[su_youtube url=”http://www.youtube.com/watch?v=Wk_x7s3QiYk”]
When I was in third grade, I lived in Maryland, where I was one of the only white girls in my elementary school. For the most part, my classmates were African-American, as was my teacher, Mr. Carter. He had the coolest, biggest afro I’d ever seen, and I was madly in love with him. At home, I tried to get my naturally curly hair to do the things Mr. Carter’s hair did. My best friends, Sharonda and Dionne, did their best to help me. It didn’t matter that I didn’t look like them. They loved me anyway.
One year later, we moved to Indiana, where everyone was white. This was a town with a deep and troubled racial history– home, in the 1920s, to the nation’s largest chapter of the Ku Klux Klan, with half of the white male townspeople confirmed to be card-carrying members. Ironically, during that same period, local Gennett Records was recording important black jazz artists, giving Richmond the nickname “The Cradle of Recorded Jazz.” Jelly Roll Morton, Hoagy Carmichael, and Bing Crosby made records there, and Louis Armstrong made his first ever recordings at Gennett, but was so terrified by Richmond’s racial climate that he refused to stay overnight in the town, instead commuting 250 miles each day from Chicago and then 250 miles back again each night.
My fourth grade teacher was matronly and white. Most of the girls were fair and blond and blue-eyed and petite.
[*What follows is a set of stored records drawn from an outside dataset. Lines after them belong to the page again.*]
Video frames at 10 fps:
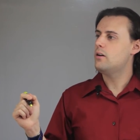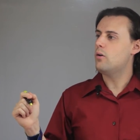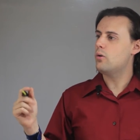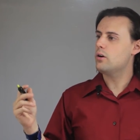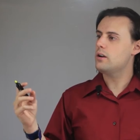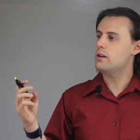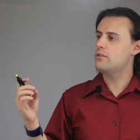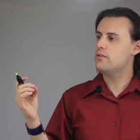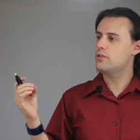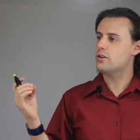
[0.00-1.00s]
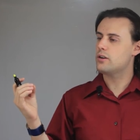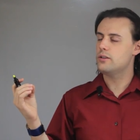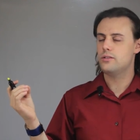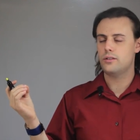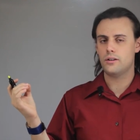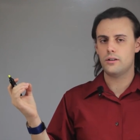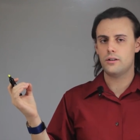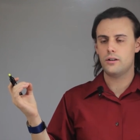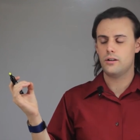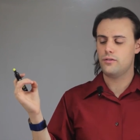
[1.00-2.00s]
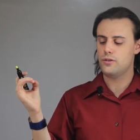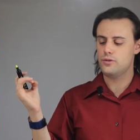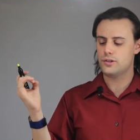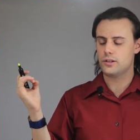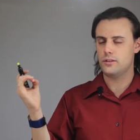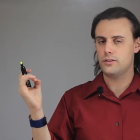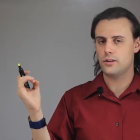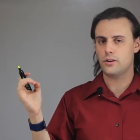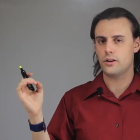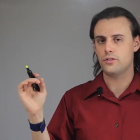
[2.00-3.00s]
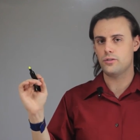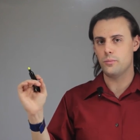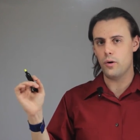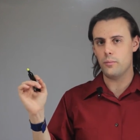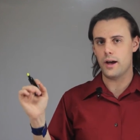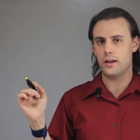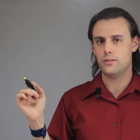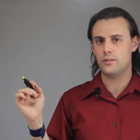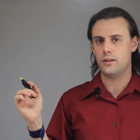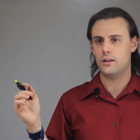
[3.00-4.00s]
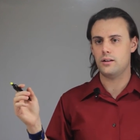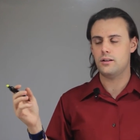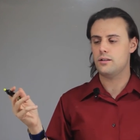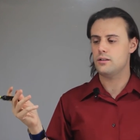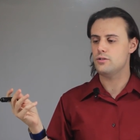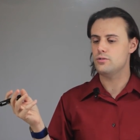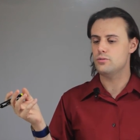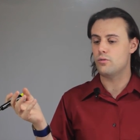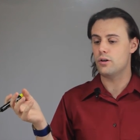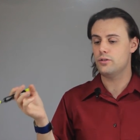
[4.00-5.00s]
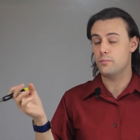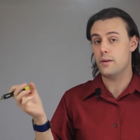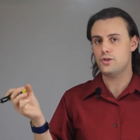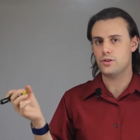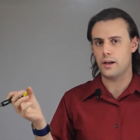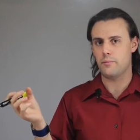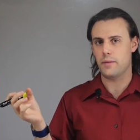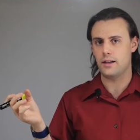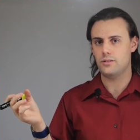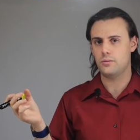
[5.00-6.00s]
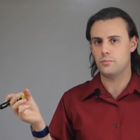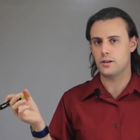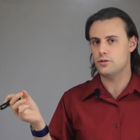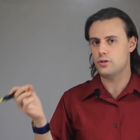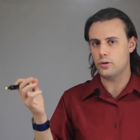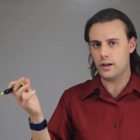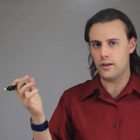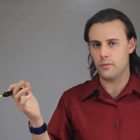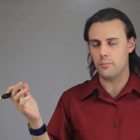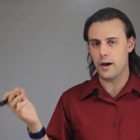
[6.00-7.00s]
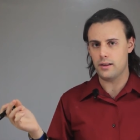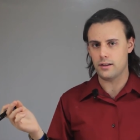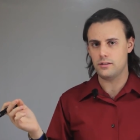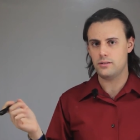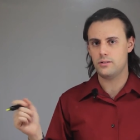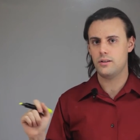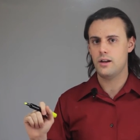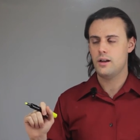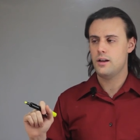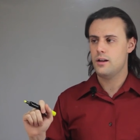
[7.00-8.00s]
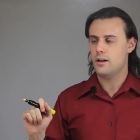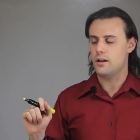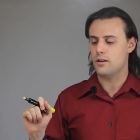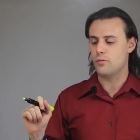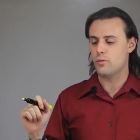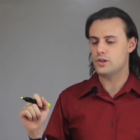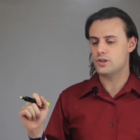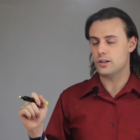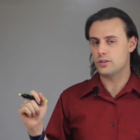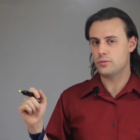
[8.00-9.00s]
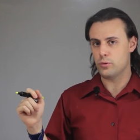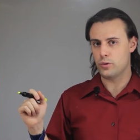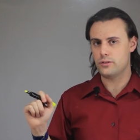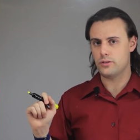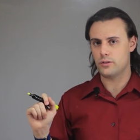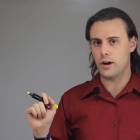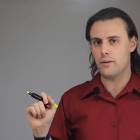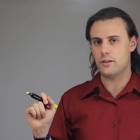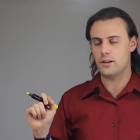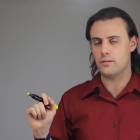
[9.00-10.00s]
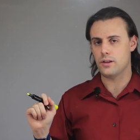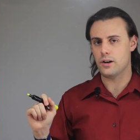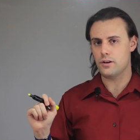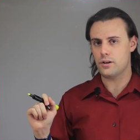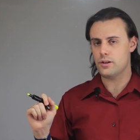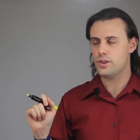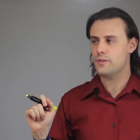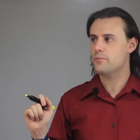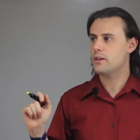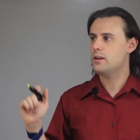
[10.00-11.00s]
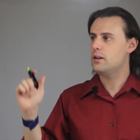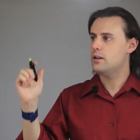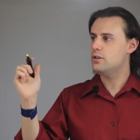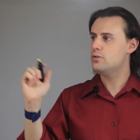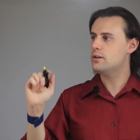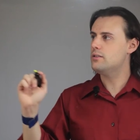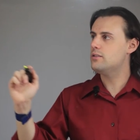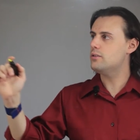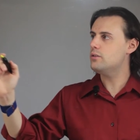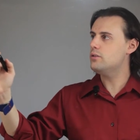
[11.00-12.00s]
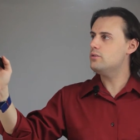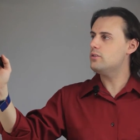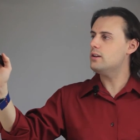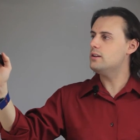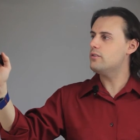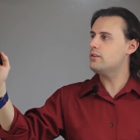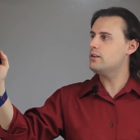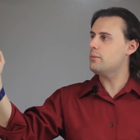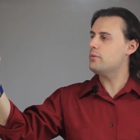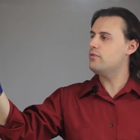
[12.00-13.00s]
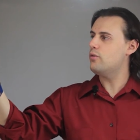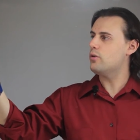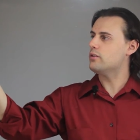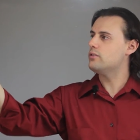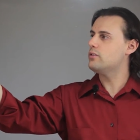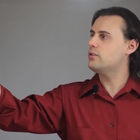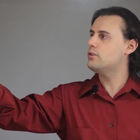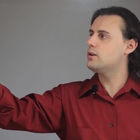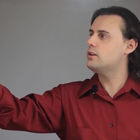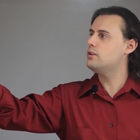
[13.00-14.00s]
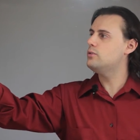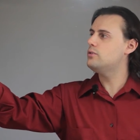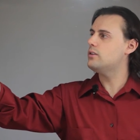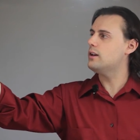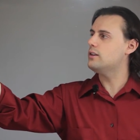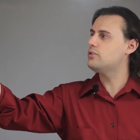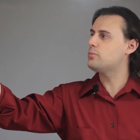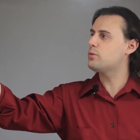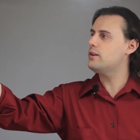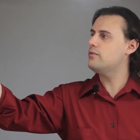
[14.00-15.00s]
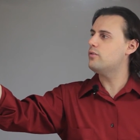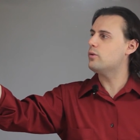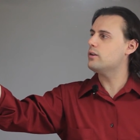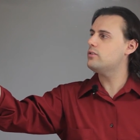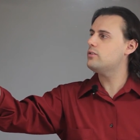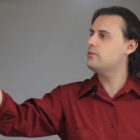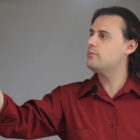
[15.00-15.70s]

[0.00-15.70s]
or if you're considered if you just consider a small mass and you want to measure that mass but you don't have a balance uh, which exploits the gravity of the Earth, you can still use a different type of force. You can use a spring force,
I was terrified. I moved through the halls and the classrooms, suddenly aware of my height, my too-curly hair, and, worst of all, my bottom. It wasn’t a flat, petite bottom, the kind you only get from years of Indiana gymnastics camp. It was, let’s call it, curvy. Even into my high school years, I felt like a foreigner. I simply would never match the blond Midwestern ideal.
Kiri Davis was seventeen when she created and produced her first documentary, A Girl Like Me. This lovely little film deals with the issue of internalized racism– mainly, how do others see me? And how do I see myself?
For the film, Davis recreated something called “the doll test” from the 1940s. The groundbreaking experiment was the brainchild of husband-and-wife psychologists Kenneth and Mamie Clark, who wanted to study the psychological effects of segregation on black children. They presented their subjects with two dolls, one white, one black, and asked which they thought was good, and which was most like them. The results? The majority of the children chose the white doll.
A Girl Like Me is about “overturning skewed ideas of beauty,” according to Davis. It’s about defining ourselves instead of letting others define us. It’s about celebrating and embracing who we are.
So in honor of Martin Luther King, Jr., celebrate yourself today and every day. And remember that you’re one of a kind. There’s only one you. And that’s a good thing.